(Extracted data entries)

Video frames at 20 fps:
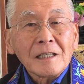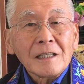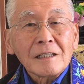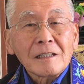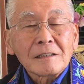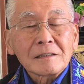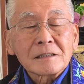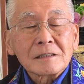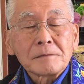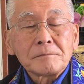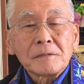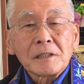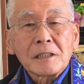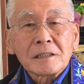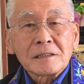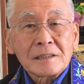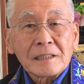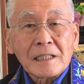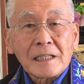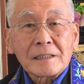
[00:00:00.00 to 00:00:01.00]
uh, some
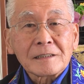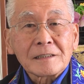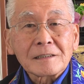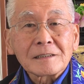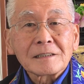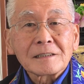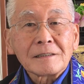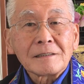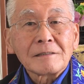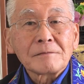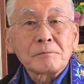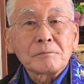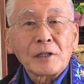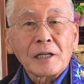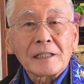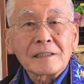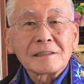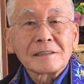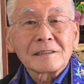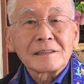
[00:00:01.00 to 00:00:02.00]
ascetics, and
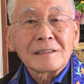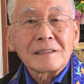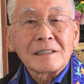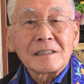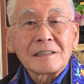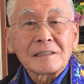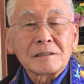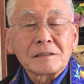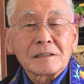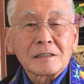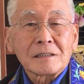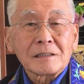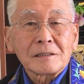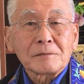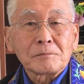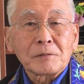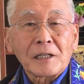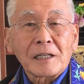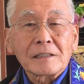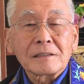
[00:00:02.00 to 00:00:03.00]
practiced these
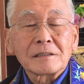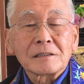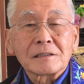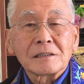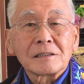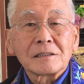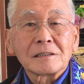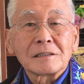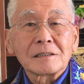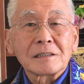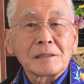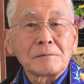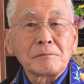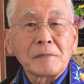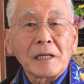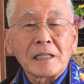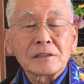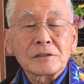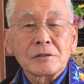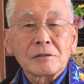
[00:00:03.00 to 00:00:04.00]
uh, practices and
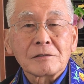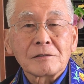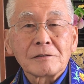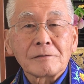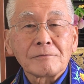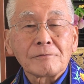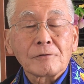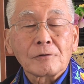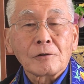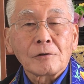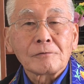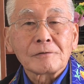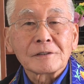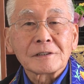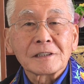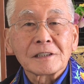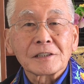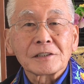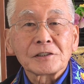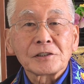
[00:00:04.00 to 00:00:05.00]
mastered them for
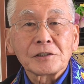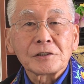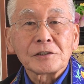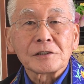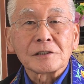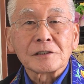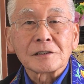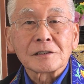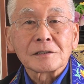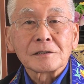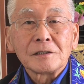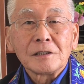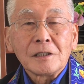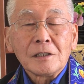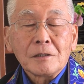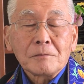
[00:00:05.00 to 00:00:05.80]
over six years.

- Exercise instructions
Please transcribe exactly the line containing "[00:00:01.00 to 00:00:02.00]" and every later line through the end of the records above, omitting pictures.

- Final answer
[00:00:01.00 to 00:00:02.00]
ascetics, and
[00:00:02.00 to 00:00:03.00]
practiced these
[00:00:03.00 to 00:00:04.00]
uh, practices and
[00:00:04.00 to 00:00:05.00]
mastered them for
[00:00:05.00 to 00:00:05.80]
over six years.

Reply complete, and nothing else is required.